# [Given data]

================

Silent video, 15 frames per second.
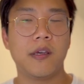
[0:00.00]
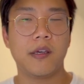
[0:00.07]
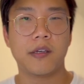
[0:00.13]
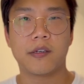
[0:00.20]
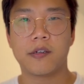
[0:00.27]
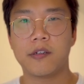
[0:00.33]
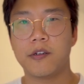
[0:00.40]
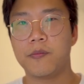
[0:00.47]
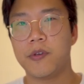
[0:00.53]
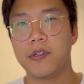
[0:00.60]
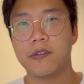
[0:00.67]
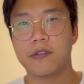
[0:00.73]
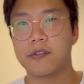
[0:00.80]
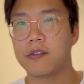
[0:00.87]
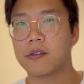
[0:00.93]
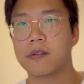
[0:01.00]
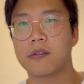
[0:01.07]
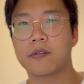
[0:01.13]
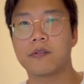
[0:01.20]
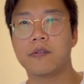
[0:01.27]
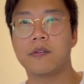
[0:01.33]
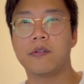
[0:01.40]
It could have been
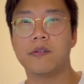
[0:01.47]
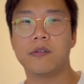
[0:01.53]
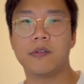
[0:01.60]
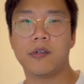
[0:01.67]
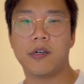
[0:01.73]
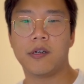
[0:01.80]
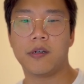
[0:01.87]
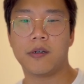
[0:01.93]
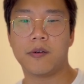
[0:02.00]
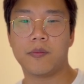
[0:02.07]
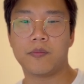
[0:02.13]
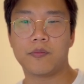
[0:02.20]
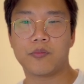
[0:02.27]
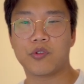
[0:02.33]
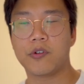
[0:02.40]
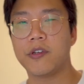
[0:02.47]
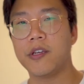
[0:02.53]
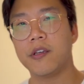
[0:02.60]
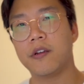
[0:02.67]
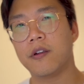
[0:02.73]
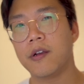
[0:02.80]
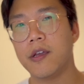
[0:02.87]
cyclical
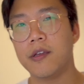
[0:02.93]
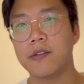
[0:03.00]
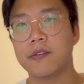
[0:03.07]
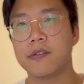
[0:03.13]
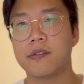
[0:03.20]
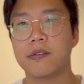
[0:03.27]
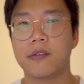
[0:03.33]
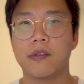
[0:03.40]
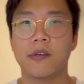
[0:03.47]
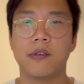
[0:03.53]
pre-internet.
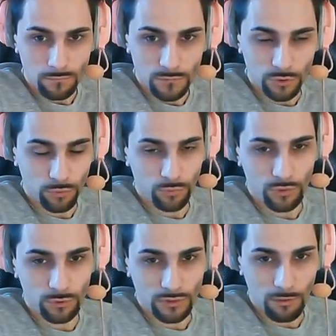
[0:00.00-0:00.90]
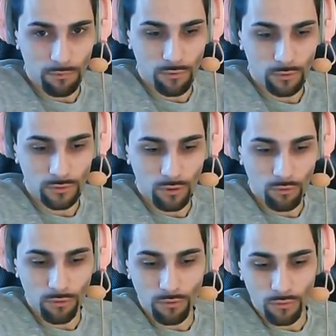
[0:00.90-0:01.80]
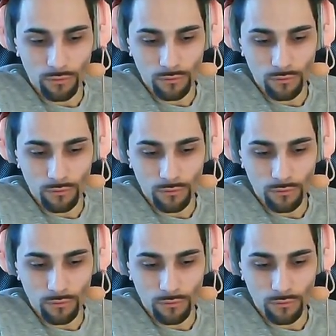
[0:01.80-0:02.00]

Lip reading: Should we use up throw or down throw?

================

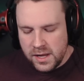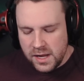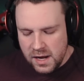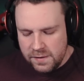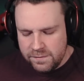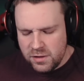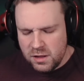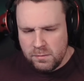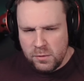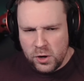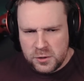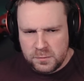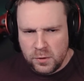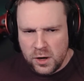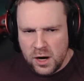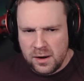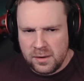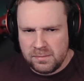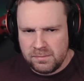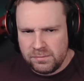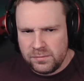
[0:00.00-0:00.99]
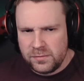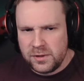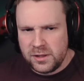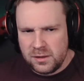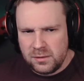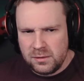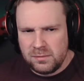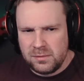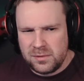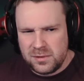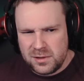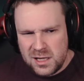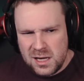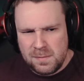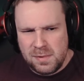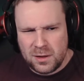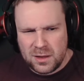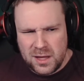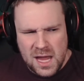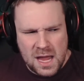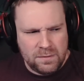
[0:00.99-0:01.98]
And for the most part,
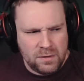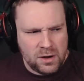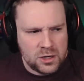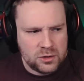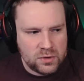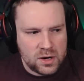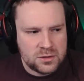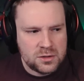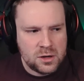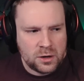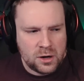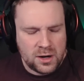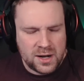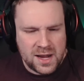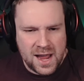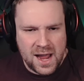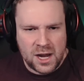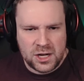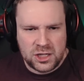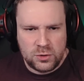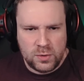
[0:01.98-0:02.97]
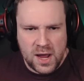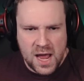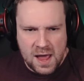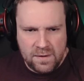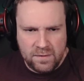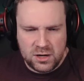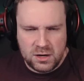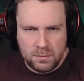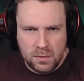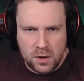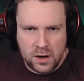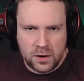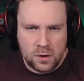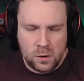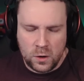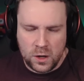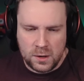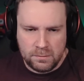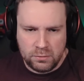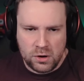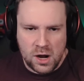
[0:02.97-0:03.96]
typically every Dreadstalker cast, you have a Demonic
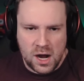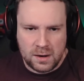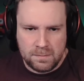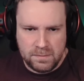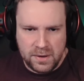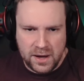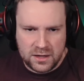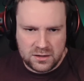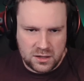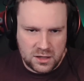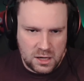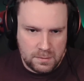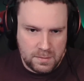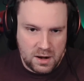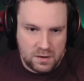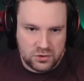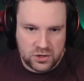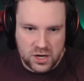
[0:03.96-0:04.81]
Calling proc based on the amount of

================

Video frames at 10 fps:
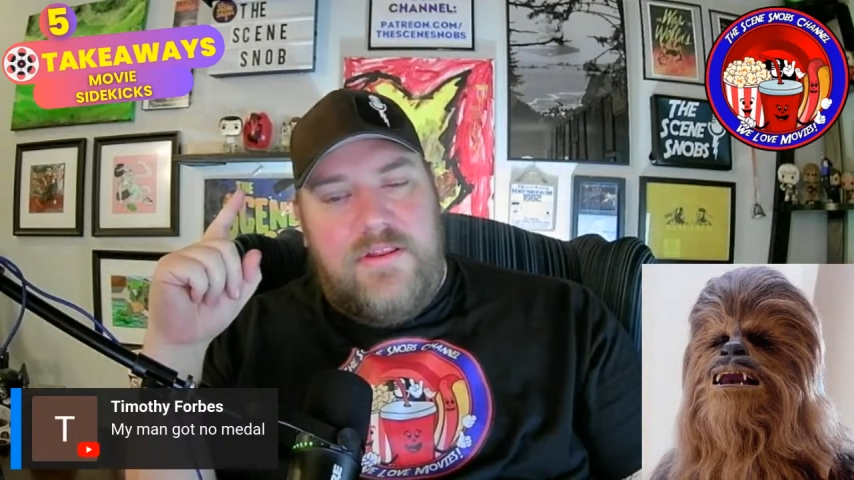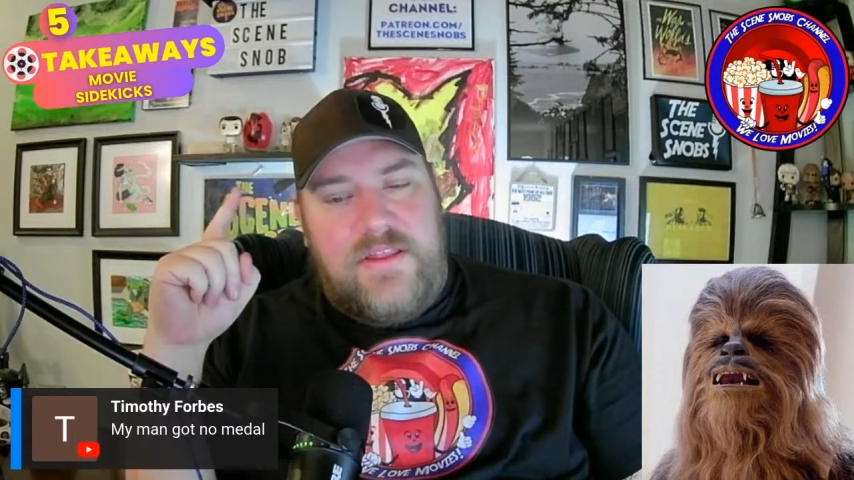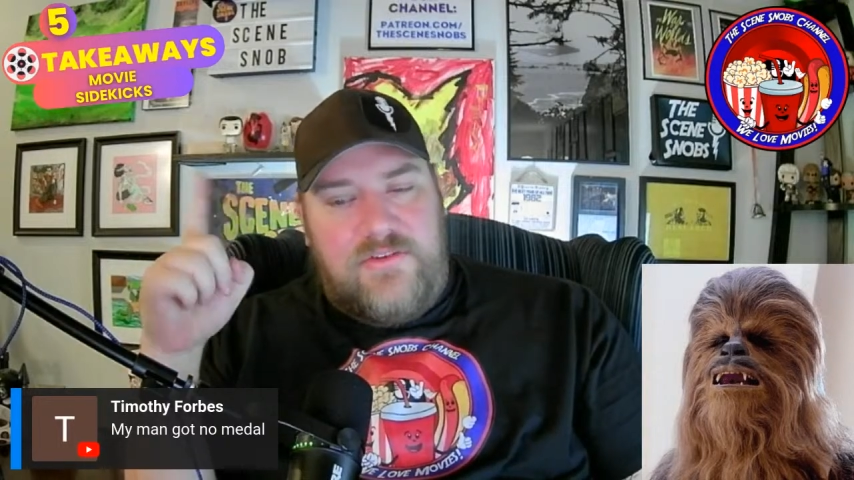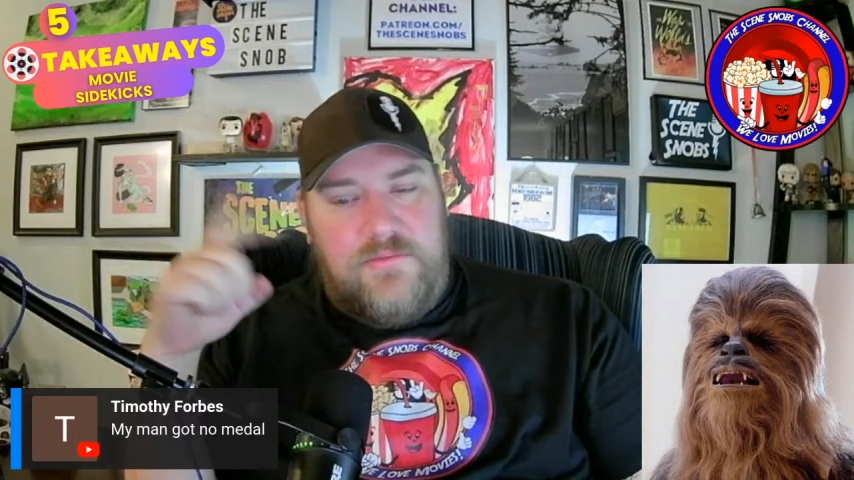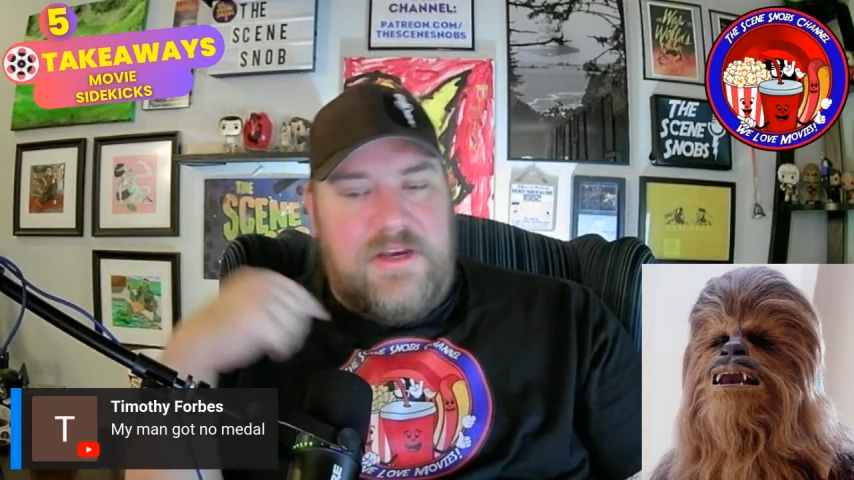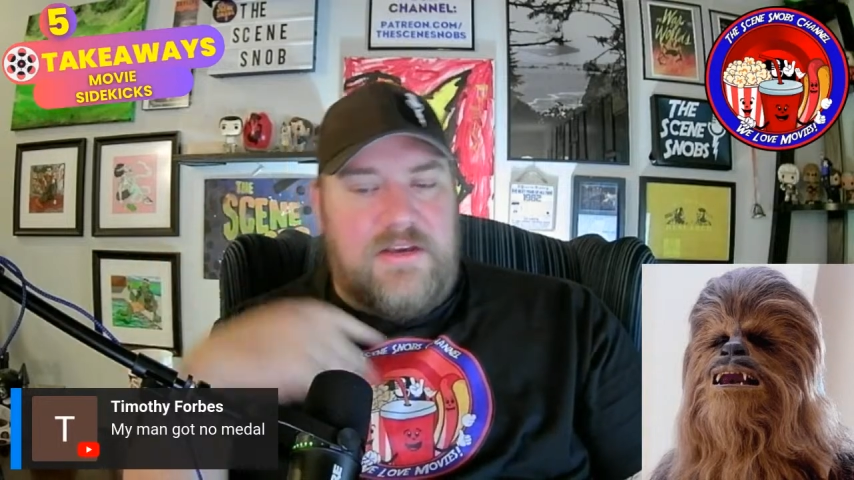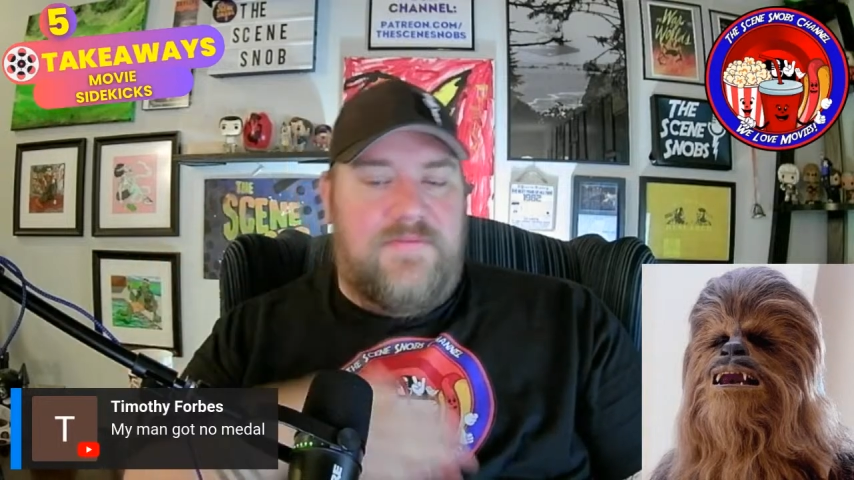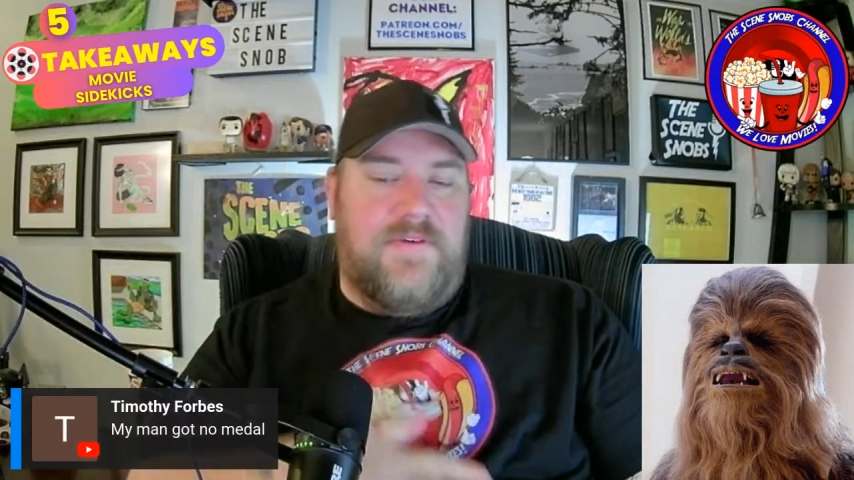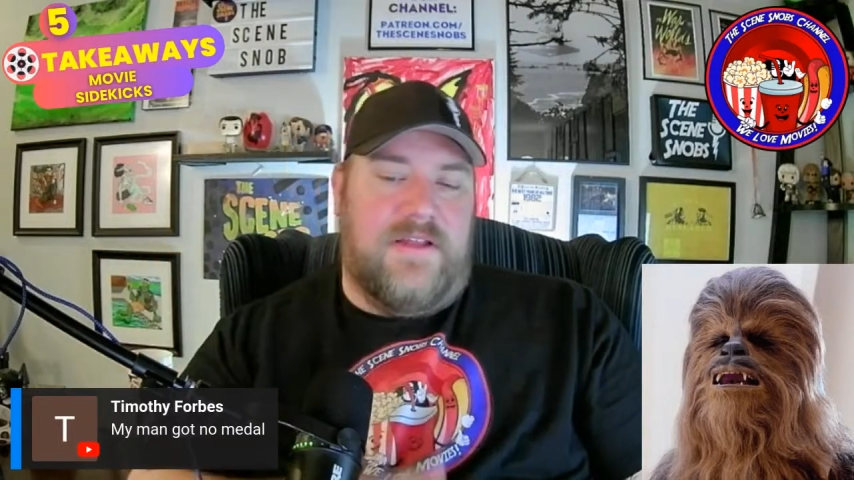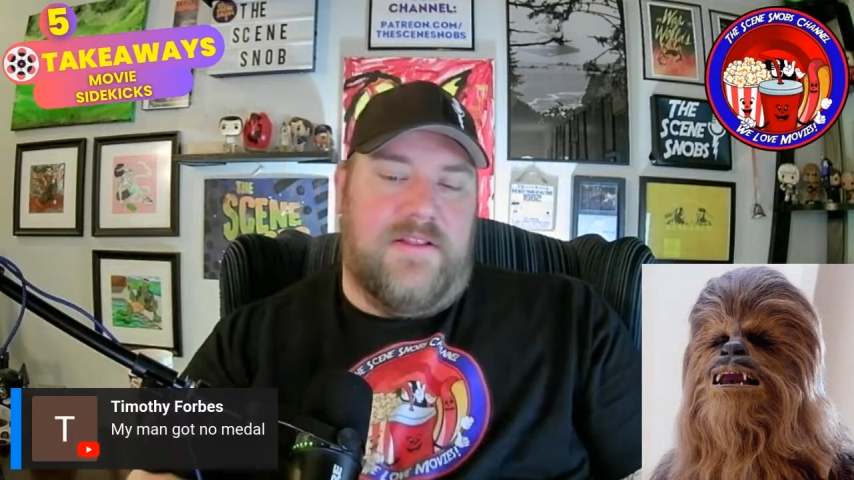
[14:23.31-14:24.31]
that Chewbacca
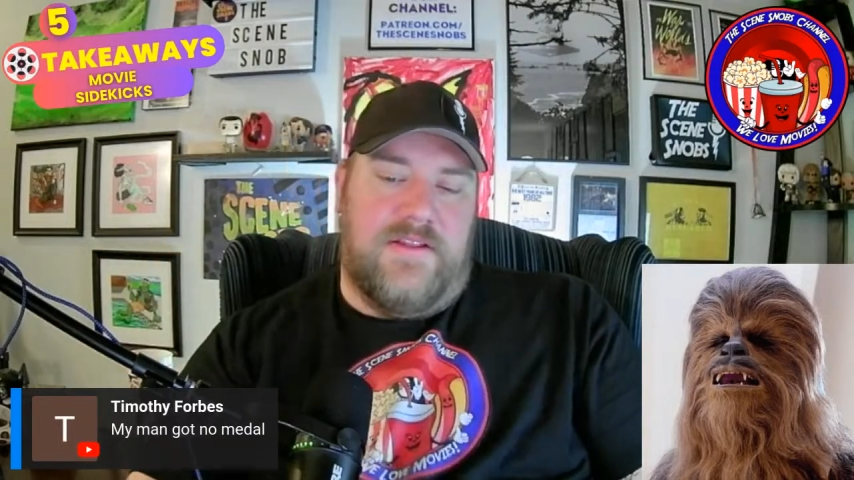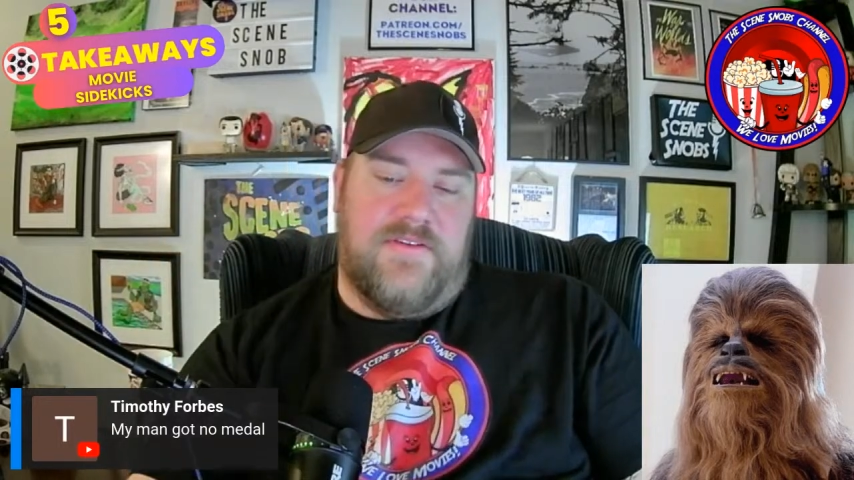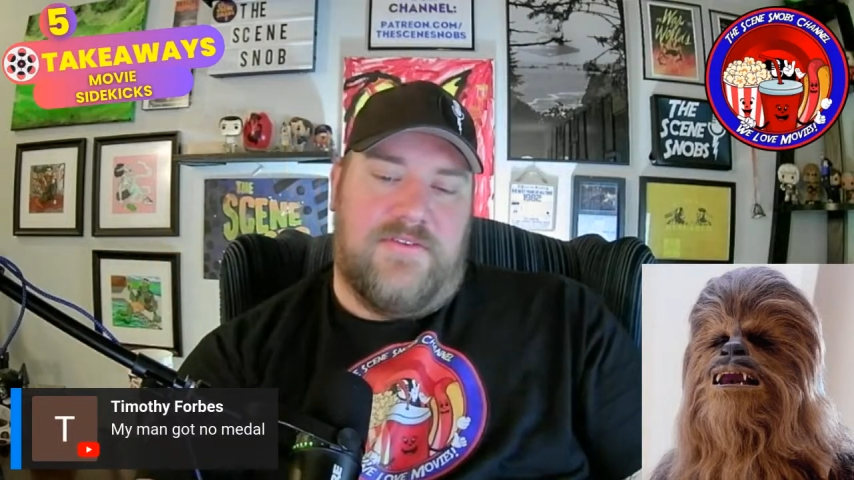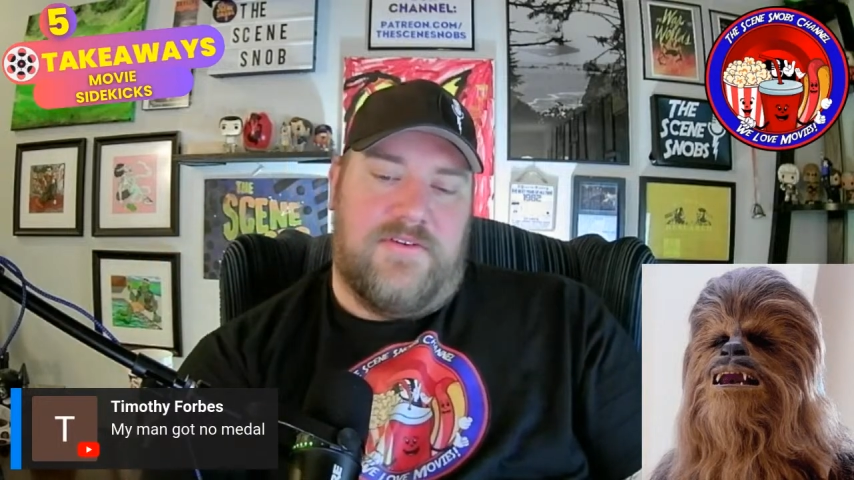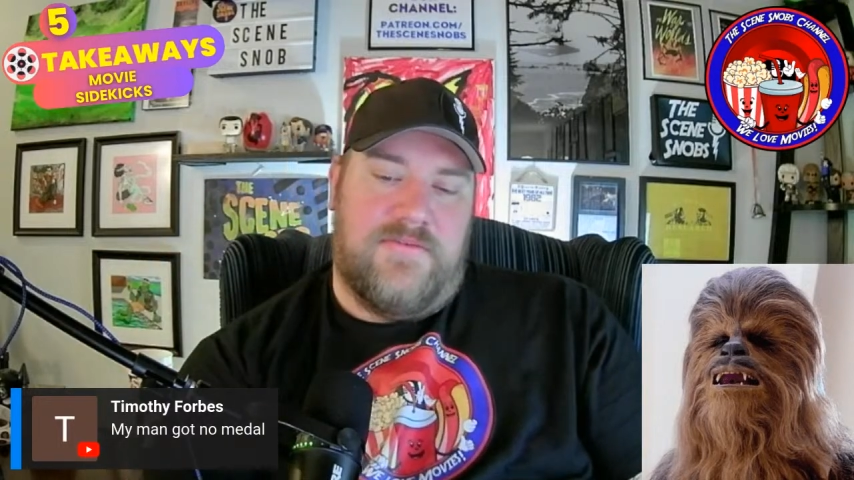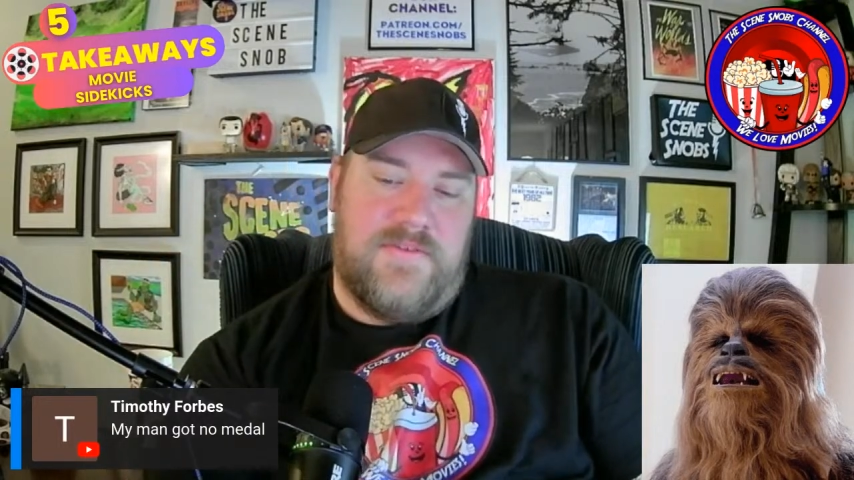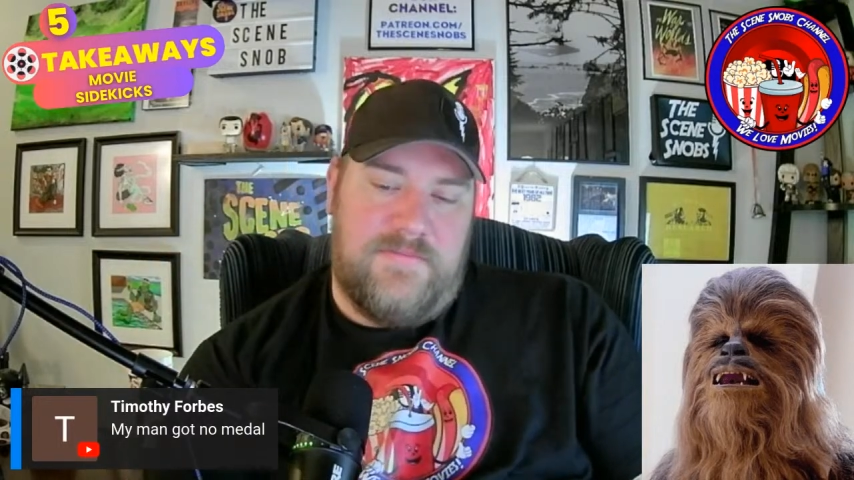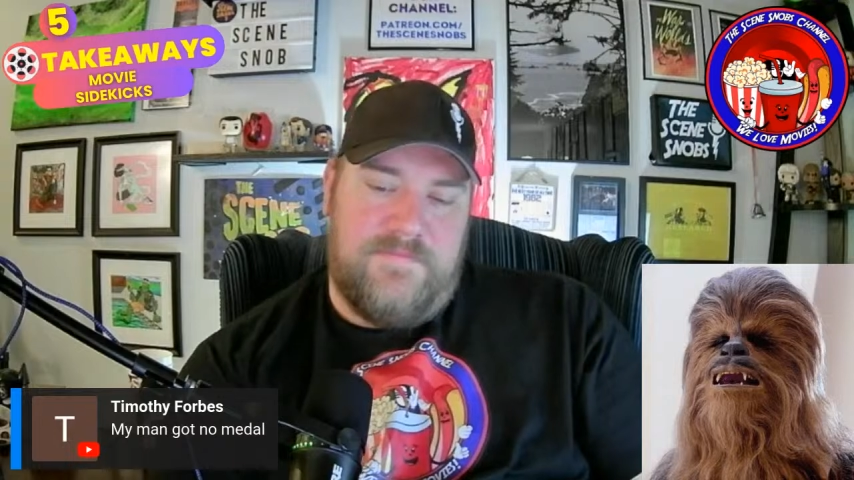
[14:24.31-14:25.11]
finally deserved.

================

# [Exercise brief]
Find the word "frames" in the entries above. Copy every line that has it.

# [Response area]
Silent video, 15 frames per second.
Video frames at 10 fps:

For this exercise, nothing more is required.